§ **Task brief**:
Exactly and only the lines from the line holding "[0.90-1.80s]" to the end of the records should be reproduced. Leave pictures out.

Items from a dataset:
-------------------------
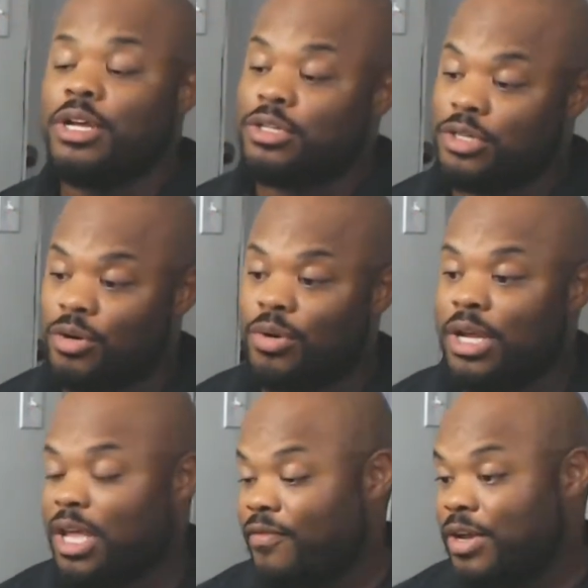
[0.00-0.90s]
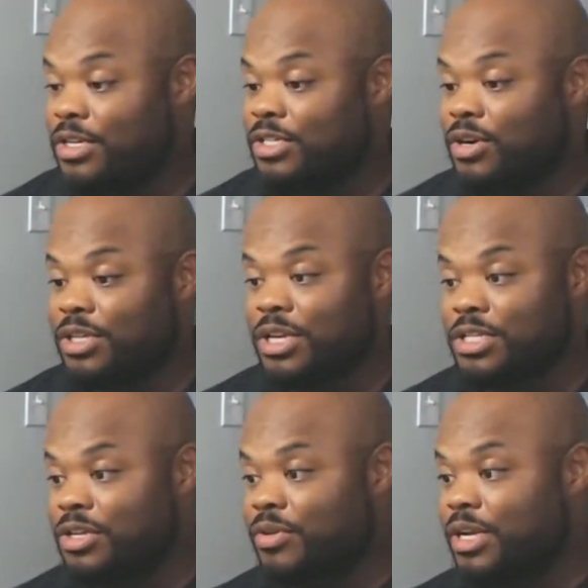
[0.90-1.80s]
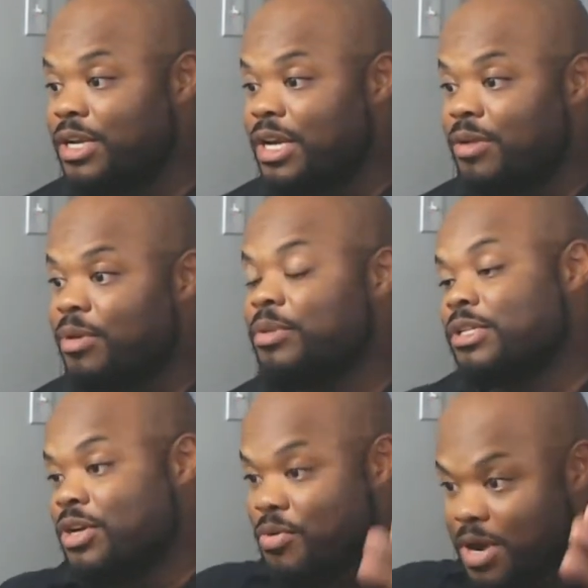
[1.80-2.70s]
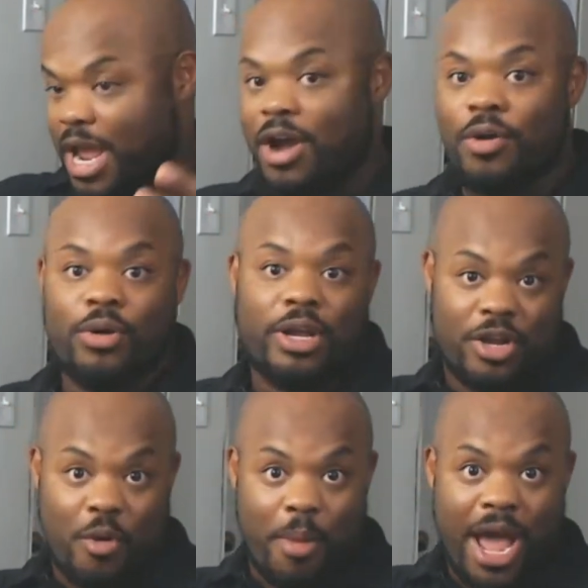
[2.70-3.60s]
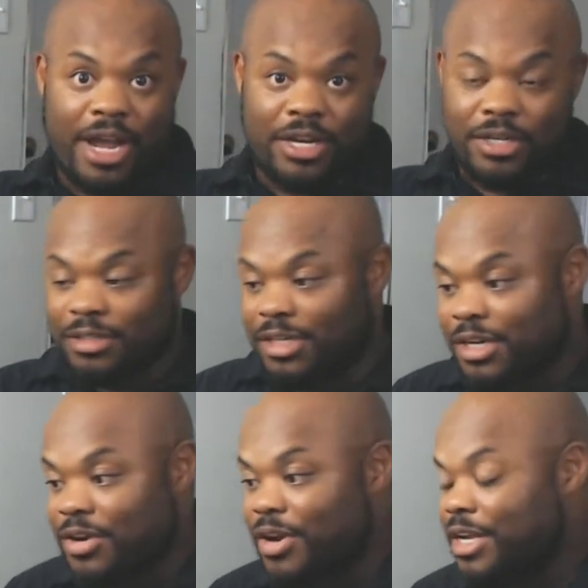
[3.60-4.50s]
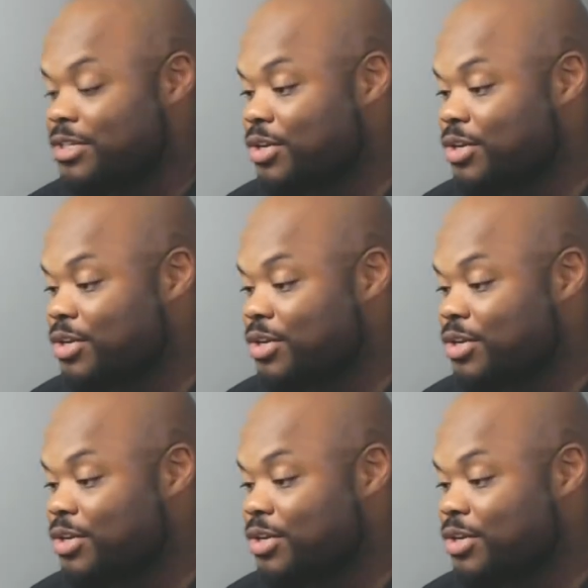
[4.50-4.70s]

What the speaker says: So if I just start the history, maybe let's go now and go back, right?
-------------------------
§ **Written solution**:
[0.90-1.80s]
[1.80-2.70s]
[2.70-3.60s]
[3.60-4.50s]
[4.50-4.70s]

What the speaker says: So if I just start the history, maybe let's go now and go back, right?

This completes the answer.